Metadata-Version: 2.1
Name: hydra-api
Version: 1.0.0
Summary: Official client for Siftrics' Hydra API, which is a text recognition documents-to-database service
Home-page: https://siftrics.com/
Keywords: hydra,api,text,recognition,ocr,computer,vision,siftrics,document,database
Author: Siftrics Founder
Author-email: siftrics@siftrics.com
Requires-Python: >=2.7, !=3.0.*, !=3.1.*, !=3.2.*, !=3.3.*, !=3.4.*
Classifier: Programming Language :: Python :: 2
Classifier: Programming Language :: Python :: 2.7
Classifier: Programming Language :: Python :: 3
Classifier: Programming Language :: Python :: 3.5
Classifier: Programming Language :: Python :: 3.6
Classifier: Programming Language :: Python :: 3.7
Classifier: Programming Language :: Python :: 3.8
Requires-Dist: requests (>=2.23.0,<3.0.0)
Project-URL: Repository, https://github.com/siftrics/hydra-python
Description-Content-Type: text/markdown

This repository contains the official [Hydra API](https://siftrics.com/) Python client. The Hydra API is a text recognition service.

# Quickstart

1. Install the package.

```
pip install hydra-api
```

or

```
poetry add hydra-api
```

etc.

1. Create a new data source on [siftrics.com](https://siftrics.com/).
2. Grab an API key from the page of your newly created data source.
3. Create a client, passing your API key into the constructor.
4. Use the client to processes documents, passing in the id of a data source and the filepaths of the documents.

```
import hydra_api

client = hydra_api.Client('xxxxxxxx-xxxx-xxxx-xxxx-xxxxxxxxxxxx')

rows = client.recognize('my_data_source_id', ['invoice.pdf', 'receipt_1.png'])
```

`rows` looks like this:

```
[
  {
    "Error": "",
    "FileIndex": 0,
    "RecognizedText": { ... }
  },
  ...
]
```

`FileIndex` is the index of this file in the original request's "files" array.

`RecognizedText` is a dictionary mapping labels to values. Labels are the titles of the bounding boxes drawn during the creation of the data source. Values are the recognized text inside those bounding boxes.


## Faster Results

`client.recognize(dataSourceId, files, doFaster=False)` has a parameter, `doFaster`, which defaults to `False`, but if it's set to `True` then Siftrics processes the documents faster at the risk of lower text recognition accuracy.
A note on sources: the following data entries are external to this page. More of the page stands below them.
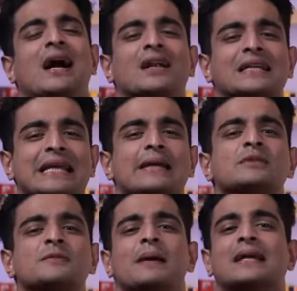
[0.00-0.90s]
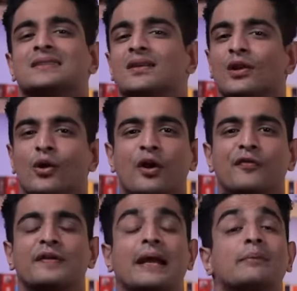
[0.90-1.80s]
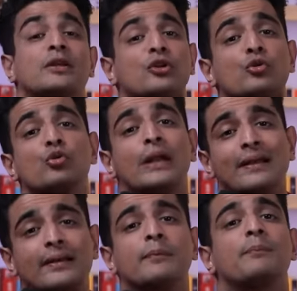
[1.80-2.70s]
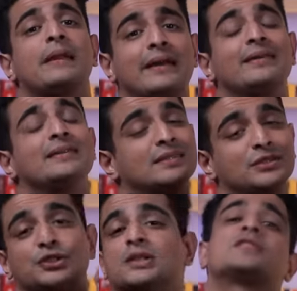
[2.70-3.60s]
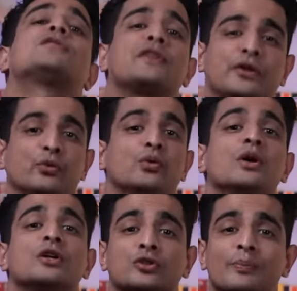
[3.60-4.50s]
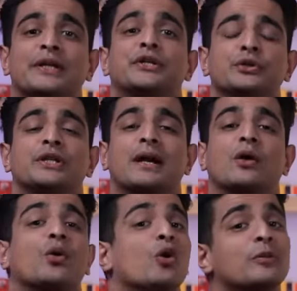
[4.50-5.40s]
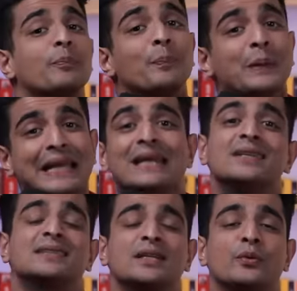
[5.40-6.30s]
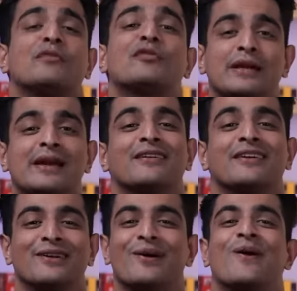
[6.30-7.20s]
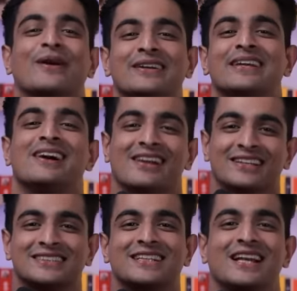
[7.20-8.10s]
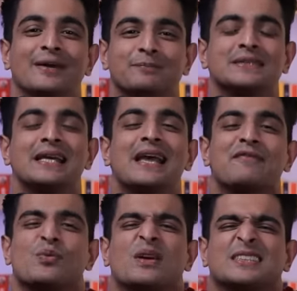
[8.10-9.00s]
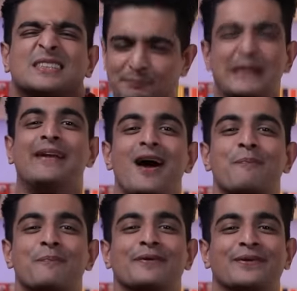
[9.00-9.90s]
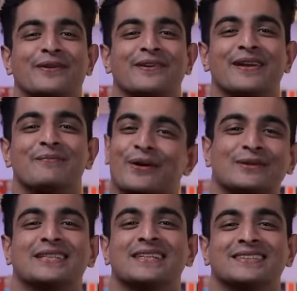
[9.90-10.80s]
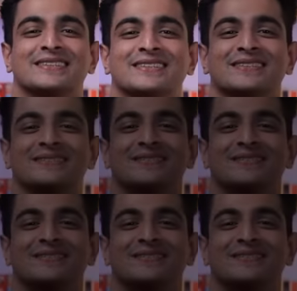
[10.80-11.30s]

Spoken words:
Our team spends a lot of time curating playlists just for you. So make sure you check out all the playlists that we've created on TRS Clips if you want to speed up your learning process.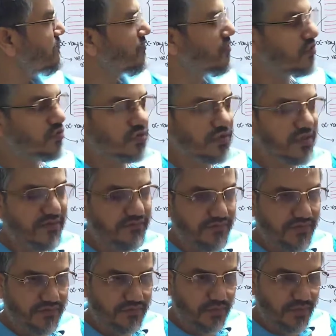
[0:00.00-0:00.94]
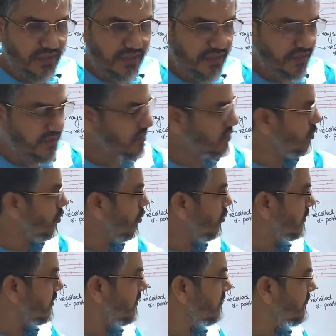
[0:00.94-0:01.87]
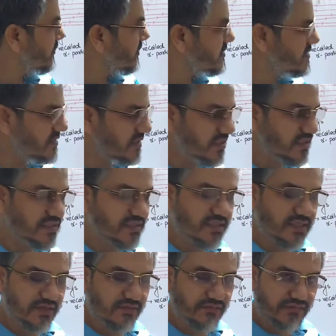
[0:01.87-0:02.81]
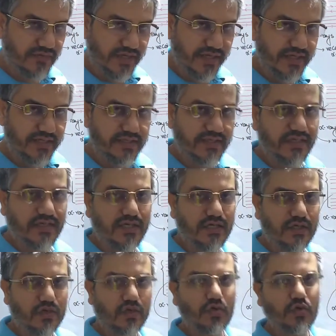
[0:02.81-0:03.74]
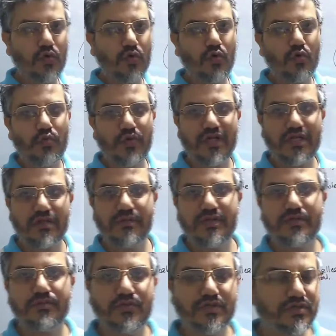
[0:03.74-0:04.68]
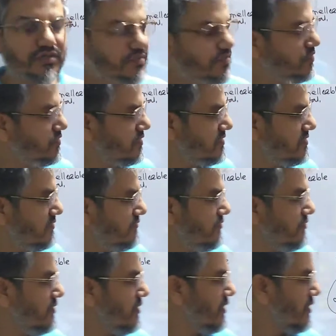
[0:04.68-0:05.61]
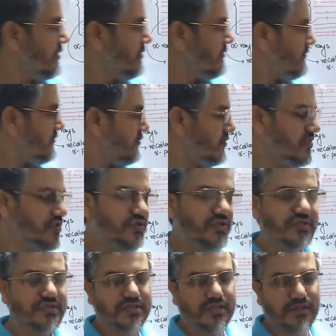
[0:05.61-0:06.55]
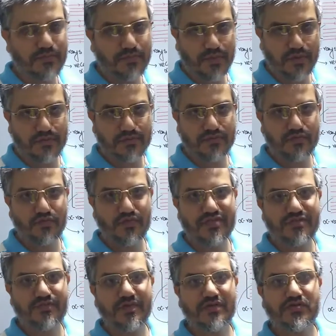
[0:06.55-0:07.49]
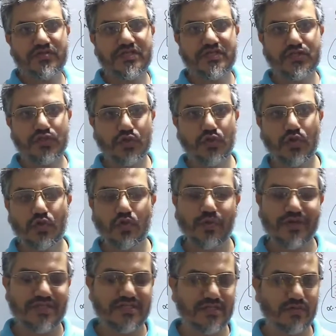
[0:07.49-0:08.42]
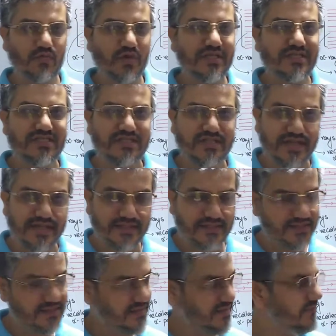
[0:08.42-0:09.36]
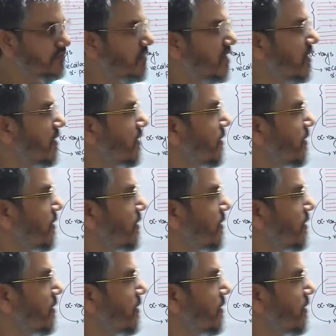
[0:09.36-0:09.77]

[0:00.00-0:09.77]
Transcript: the photographic plate coated with zinc sulfide, a glow will be produced because it's a fluorescence compound which produces glow when someone strikes.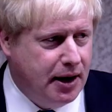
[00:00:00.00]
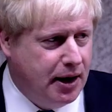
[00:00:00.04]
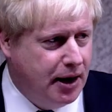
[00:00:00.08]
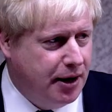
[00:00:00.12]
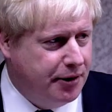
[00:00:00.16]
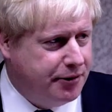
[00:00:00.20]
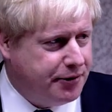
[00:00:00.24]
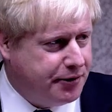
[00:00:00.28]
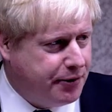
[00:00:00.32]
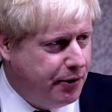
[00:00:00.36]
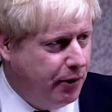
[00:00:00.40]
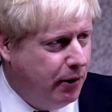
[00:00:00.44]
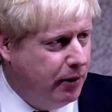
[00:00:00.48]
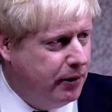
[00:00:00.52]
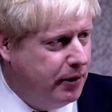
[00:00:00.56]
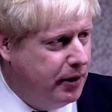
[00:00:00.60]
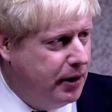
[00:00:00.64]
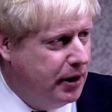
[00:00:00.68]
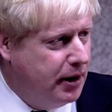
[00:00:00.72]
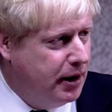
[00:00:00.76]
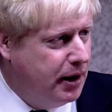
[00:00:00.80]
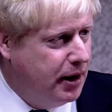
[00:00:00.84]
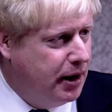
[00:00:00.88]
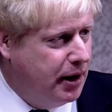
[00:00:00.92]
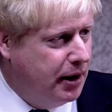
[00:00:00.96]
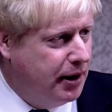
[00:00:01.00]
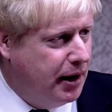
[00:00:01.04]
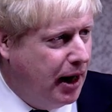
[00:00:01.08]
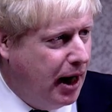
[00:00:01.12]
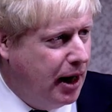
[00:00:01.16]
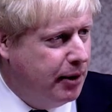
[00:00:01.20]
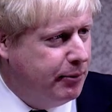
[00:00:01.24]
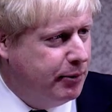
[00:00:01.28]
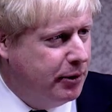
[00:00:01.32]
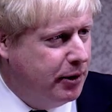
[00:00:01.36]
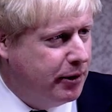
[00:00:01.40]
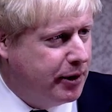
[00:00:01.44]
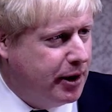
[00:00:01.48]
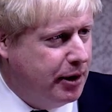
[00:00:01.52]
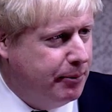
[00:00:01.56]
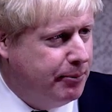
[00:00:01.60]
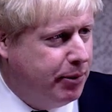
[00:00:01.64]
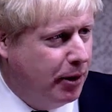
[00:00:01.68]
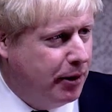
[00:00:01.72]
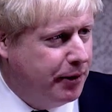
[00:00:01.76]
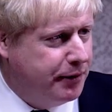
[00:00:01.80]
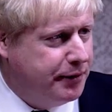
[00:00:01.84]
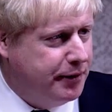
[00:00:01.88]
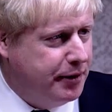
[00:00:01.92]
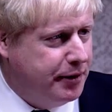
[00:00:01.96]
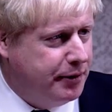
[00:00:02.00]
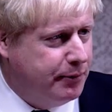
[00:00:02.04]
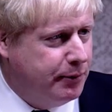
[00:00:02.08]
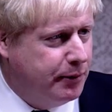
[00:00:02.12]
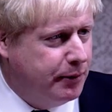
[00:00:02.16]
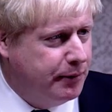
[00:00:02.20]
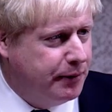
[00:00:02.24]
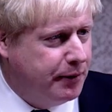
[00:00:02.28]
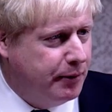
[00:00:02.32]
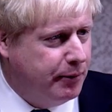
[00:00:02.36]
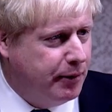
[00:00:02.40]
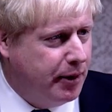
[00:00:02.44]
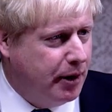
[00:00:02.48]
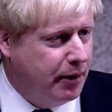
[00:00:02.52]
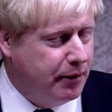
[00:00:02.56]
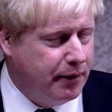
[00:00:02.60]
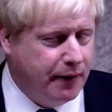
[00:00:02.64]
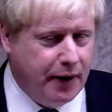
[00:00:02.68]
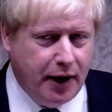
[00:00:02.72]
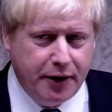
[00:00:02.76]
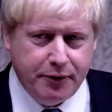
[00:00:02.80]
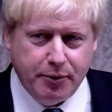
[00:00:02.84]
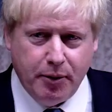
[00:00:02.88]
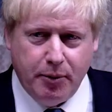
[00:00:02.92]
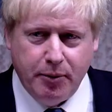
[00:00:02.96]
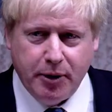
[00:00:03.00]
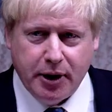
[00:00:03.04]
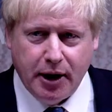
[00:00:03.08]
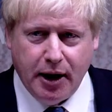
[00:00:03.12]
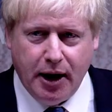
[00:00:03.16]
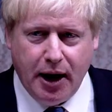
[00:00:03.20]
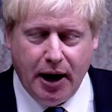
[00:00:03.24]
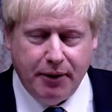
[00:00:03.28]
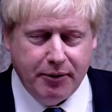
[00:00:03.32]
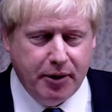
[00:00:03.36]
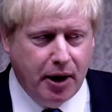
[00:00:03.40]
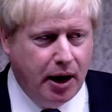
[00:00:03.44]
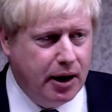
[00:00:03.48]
a strong an outward-looking policy towards the world, and that's what we're going to have.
Experimentally, doFaster=true seems not to affect accuracy when all the documents to be processed have been rotated no more than 45 degrees.

## Official API Documentation

Here is the [official documentation for the Hydra API](https://siftrics.com/docs/hydra.html).

# Apache V2 License

This code is licensed under Apache V2.0. The full text of the license can be found in the "LICENSE" file.